Onze dias após o acidente, a Marinha argentina ainda não reconheceu a morte dos 44 tripulantes do ARA San Juan. Nete domingo, 26, em Buenos Aires, o porta-voz Enrique Balbi levantou a hipótese de que os marinheiros estejam “em condições extremas de sobrevivência”. “Ninguém pode dizer que o acontecimento é irreversível porque ainda não conseguimos encontrá-los”, disse.

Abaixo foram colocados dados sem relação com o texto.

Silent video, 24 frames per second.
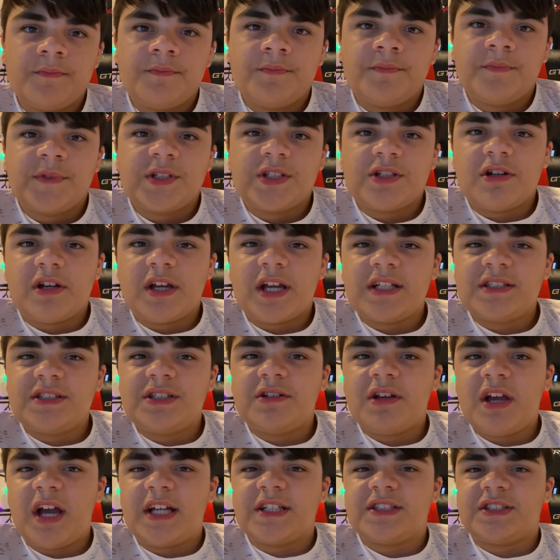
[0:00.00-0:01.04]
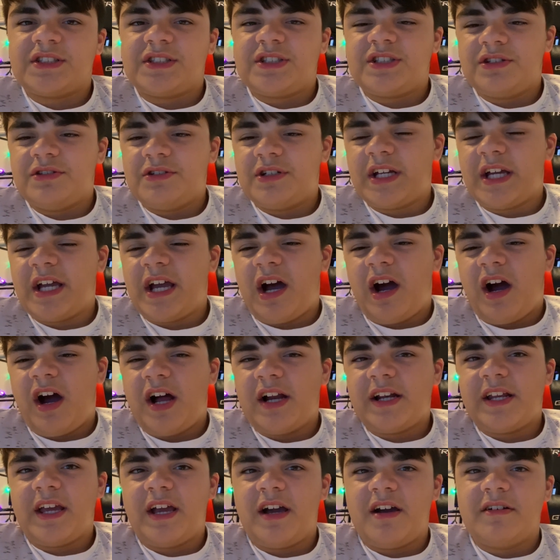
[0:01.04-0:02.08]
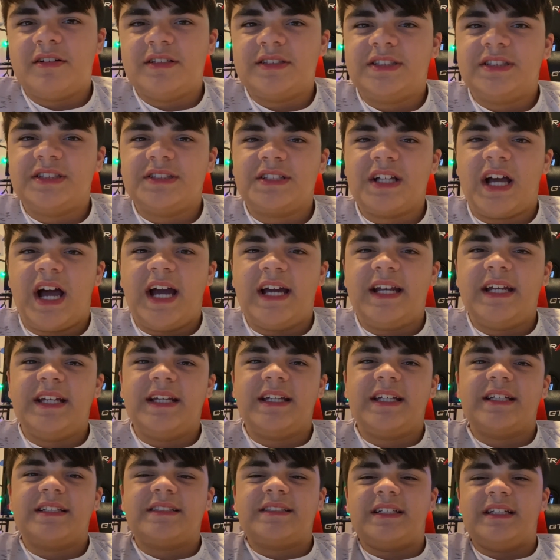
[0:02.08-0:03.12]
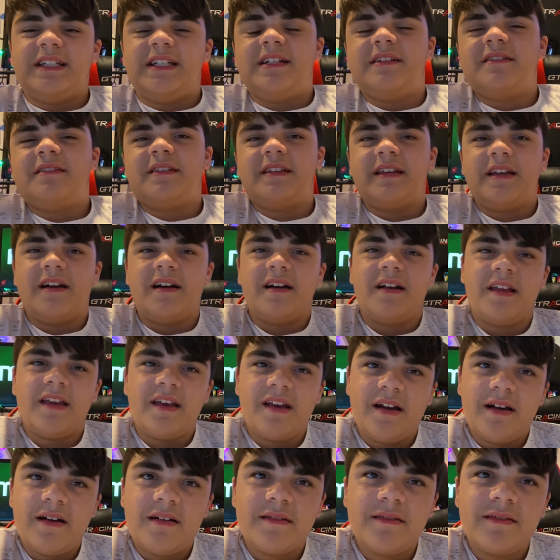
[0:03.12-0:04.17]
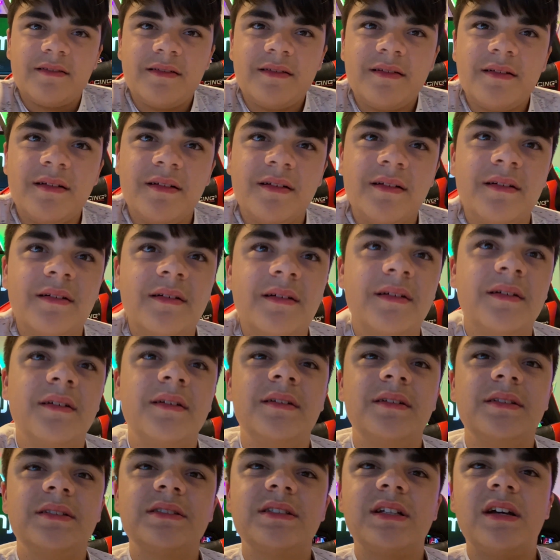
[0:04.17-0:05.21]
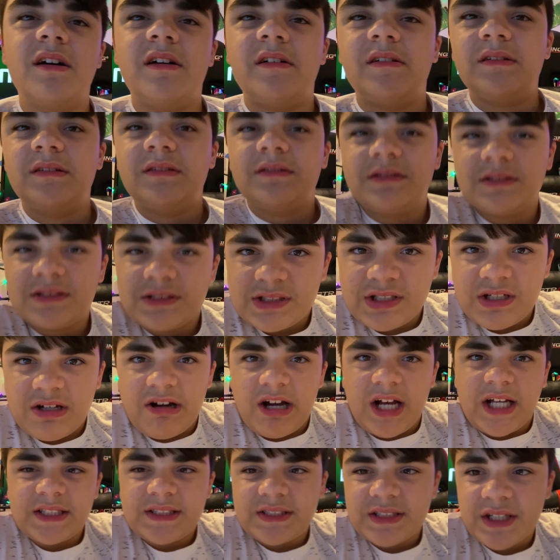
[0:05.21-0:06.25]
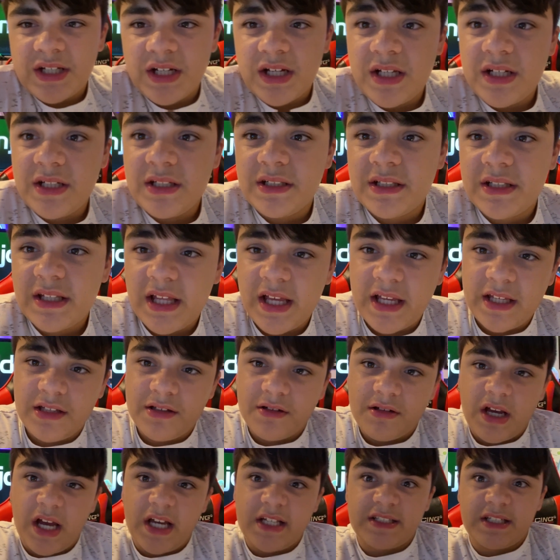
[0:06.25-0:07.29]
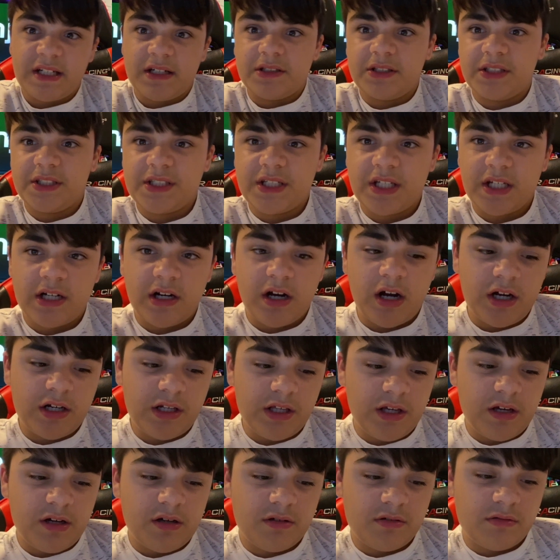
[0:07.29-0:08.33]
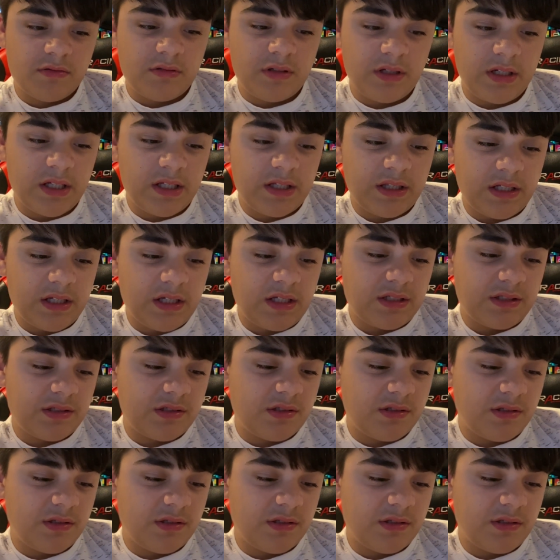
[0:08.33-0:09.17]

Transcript: So I guess you guys do get audio, it's just I didn't get to hear the audio. So that's good that you guys at least get audio in this.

Segundo edição de domingo do jornal La Nación, uma investigação do Ministério da Defesa encontrou “irregularidades” na compra das baterias do ARA San Juan. Especialistas descobriram que, entre 2015 e 2016, a Marinha violou padrões regulatórios e operacionais para o reparo de meia-vida e substituição de baterias. Ao que tudo indica, houve interesse em beneficiar determinados fornecedores e, no processo, foram adquiridos equipamentos com garantias vencidas.

Enquanto isso, as operações de resgate seguiram neste domingo em Comodoro Rivadavia, onde equipes de 14 países participam das buscas. O navio norueguês Sophie Siem finalmente partiu para a área onde o submarino desapareceu. O minissubmarino que buscará a embarcação no fundo do mar se juntará a sete navios que vasculham a região.